Write A Book, Get Rich--In Your Dreams
Well, the floodgates on Scott McClellan's book What Happened really have opened. Six days before the official publication, Google is already linking to no fewer than 364 news stories about it--testimony, I guess, to the remarkable power of The Politico to set the agenda for the rest of the media.
As everyone connected with the book expected, the reactions are all over the map, and some are harsh. As is true of any author, Scott and his book are fair game, of course (though it would be nice for people to actually read what he wrote before they start attacking him). But one idea that seems to surface any time someone writes a book really deserves to be debunked.

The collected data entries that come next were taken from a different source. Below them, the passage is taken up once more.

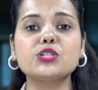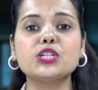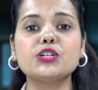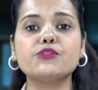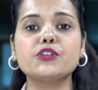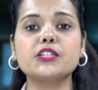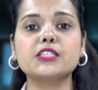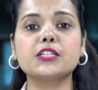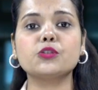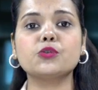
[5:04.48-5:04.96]

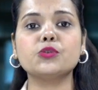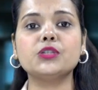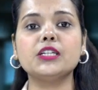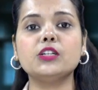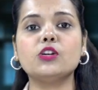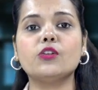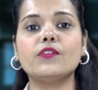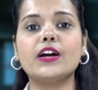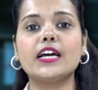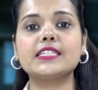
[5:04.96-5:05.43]
चीफ
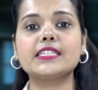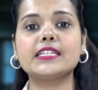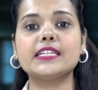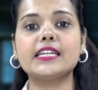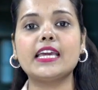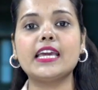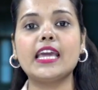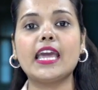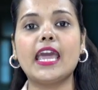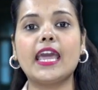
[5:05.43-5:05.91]
असदुद्दीन ओवैसी
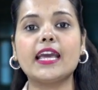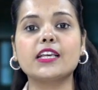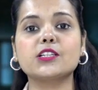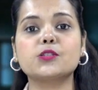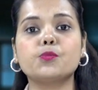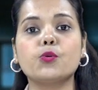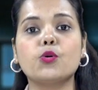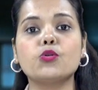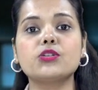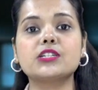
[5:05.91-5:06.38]
ने
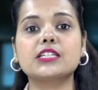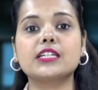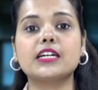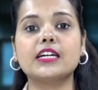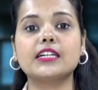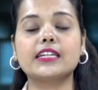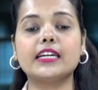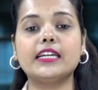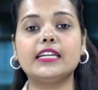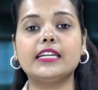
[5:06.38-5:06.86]
एक्स पोस्ट
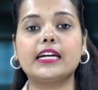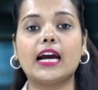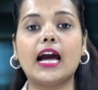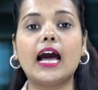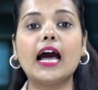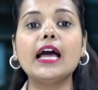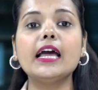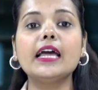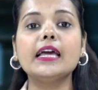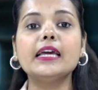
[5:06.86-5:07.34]
करके लिखा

This is the notion that book authorship is a road to wealth, which leads to accusations of people "cashing in" or "getting rich" off their tell-all memoirs.
Of course it's true that a handful of book authors make millions (as for example Obama and Hillary Clinton have done). But just a handful. The vast majority of authors, even of relatively successful books, earn royalties that total in the four or five digits--after spending hundreds or even thousands of hours in writing. Figure it out on an hourly basis, and you find that the typical book author earns less than the minimum wage. It's sad but true.
I'm not asserting that this will be Scott's fate--it's much too soon to tell how well the book will fare in the marketplace--but I would point out that his publisher, Public Affairs, is well known in the industry for the relatively modest advances they pay. Authors who sign with them do so because they value the high-quality editorial and marketing guidance they receive, not because of the lucre they expect to reap.
Go ahead and criticize Scott's book; impugn his motives if you like. But don't accuse him of getting rich off the misdeeds of the Bush administration. That's not really how book publishing works.